Literature suggests that earth as a material for construction is extensive and broadly available [12] [13] [14] [15] [16] [17] [18] [19] [20]. It is found in the vernacular architecture all over the world [21]. Paul Jaquin [22] states that about one third of the world population lives in earthen buildings. Earth in construction is well-known for its high thermal inertia. It is on high diurnal temperature variation climates where traditional earth edification performs energetically better than modern ones, besides sustainability issues. So, earth is a building material which is already in a global mainstream with extensive knowledge available, it belongs to our heritage as humans and it has a high heat capacity. This makes earth an ideal material to be the host for an improved bio-composite building material.

2.2. Compressed Earth Block, CEB

CEB is evolved modular earth construction typology adobe that adds some great characteristics from the monolithic typology rammed earth [23]. It is CEB´s modular characteristic which makes masonry principles applicable and well spread around builders [12] [24]. Each block behaves as a monolithic earth element; high compaction levels, low water consumption and a better structural behaviour [25] [26]. Block production is described which promotes extensively formed basic brochures to very detailed manuals explaining history, technology, and methodology also giving a business plan promoting development [13] [27] [28] [24]. Machinery is the key stone of CEB technology. Depending on the machinery employed, production rate could be around 500 blocks/day [13]. Otherwise, using hydraulic or industrialised machinery, production rises considerably [29] demonstrating the capability of this technology to be industrialised. Most of the CEB normative is implied in earth codes or it has its own. Relevant for this study is the Spanish standard UNE 14410, specific for CEB. Earth blocks are treated as a masonry element for walls and partitions. Likewise, its specifications and test methods are repeatedly referenced to fire clay bricks or concrete blocks standards [30].

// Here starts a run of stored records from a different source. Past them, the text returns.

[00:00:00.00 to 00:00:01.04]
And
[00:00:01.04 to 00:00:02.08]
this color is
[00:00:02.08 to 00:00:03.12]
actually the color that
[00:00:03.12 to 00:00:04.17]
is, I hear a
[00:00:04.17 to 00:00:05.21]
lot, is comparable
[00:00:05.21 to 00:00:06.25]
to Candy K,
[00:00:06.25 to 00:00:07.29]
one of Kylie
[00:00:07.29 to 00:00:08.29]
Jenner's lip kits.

Compressed earth blocks, CEB, have been reported to be low embodied energy and low carbon emitter technology for construction as well as they are flourishing in different European countries as a mainstream option to meet regulations and standards. However, earth blocks stabilised or not are reported low thermal and hygric performance. These characteristics are very important in the UK built environment in order to meet regulation and standards.

2.3. Hemp Shiv

Aiming at this study for enhanced bio-composite material, hemp should act as an additive to earth. It is expected that hemp addition would ameliorate CEB hygro-thermic performance [31] [19]. Although is not a common material in construction, it is gaining credibility and support. It is an example of its use to create monolithic structures when mixed with lime. Whilst hemp and lime structure use a gross shiv of hemp hurds, fine hemp shiv is utilised to allow an adequate particle size distribution within the mix [32] [19]. However, besides just a few studies on plastering products and adobe [19], the influence of hemp addition to earth has not received enough attention in terms of building technologies research. Literature on industrial hemp as building material clearly suggests potential improvements in insulation and moisture performance on the addition of hemp to develop an enhanced bio-composite [19]. Moreover, hemp has the potential to meet environmental requirements as it can be produced and supplied in an environmental responsive manner [32].

2.4. Closed Loop Principles

Closed loop principles’ literature suggests that bio-composites can be both recovered through for soil regeneration or processing for fertilizers and biogas production at the end of their useful life, hence avoiding landfill and minimizing waste [7] [8] [9]. It is in the mainstream where strategies have to be demonstrated, resulting in a bigger contribution to a future free of Green House Gases, GHG, emissions from burning fuels or agriculture [10]. Facing this scenario, a mainstream transition towards biological materials in the building sector is encouraged as bio-composites materials are regenerative by nature having the ability to reach a closed loop life-cycle.

3. METHODOLOGY

This section outlines the methodology followed to answer the question proposed. An initial and preliminary research is carried out to determine the nature and suitability of the materials available as well as familiarization with these materials and the manually operated block-making machinery. To determine the characteristics of the object used in this study, the methodology follows Spanish standard UNE 14410 for the tests of compressive strength, density, thermal conductivity test and wet chamber test. It is intended to determine how the addition of hemp influences on earth blocks in terms of load-bearing capacity, thermal conductivity and hygric performance.

3.1. Preliminary Tests

Earth was supplied at the Research Centre on Traditional Architecture (Spanish acronym: CIAT). Two types of earth samples were considered and tested following the standard organoleptic tests [25] [27] [30] [20] and supported by experts Hormias, Bestraten and Vela advice. The samples were subjected to settlement test1 and standard field test to determine the particle size distribution, Fig. (2). A suitable loam contains a range of clay, 10% to 30%, silt, 15% to 20% and sand 50% to 75% [30] [19]. Both samples met the criteria. However, sample B had greater content of clay and a deficiency of sand whereas, sample A had an excess of sand particles. Therefore, B was selected as it would accommodate particles of hemp on the bigger fraction of the distribution. The earth mixture would be suitable and available in the UK context.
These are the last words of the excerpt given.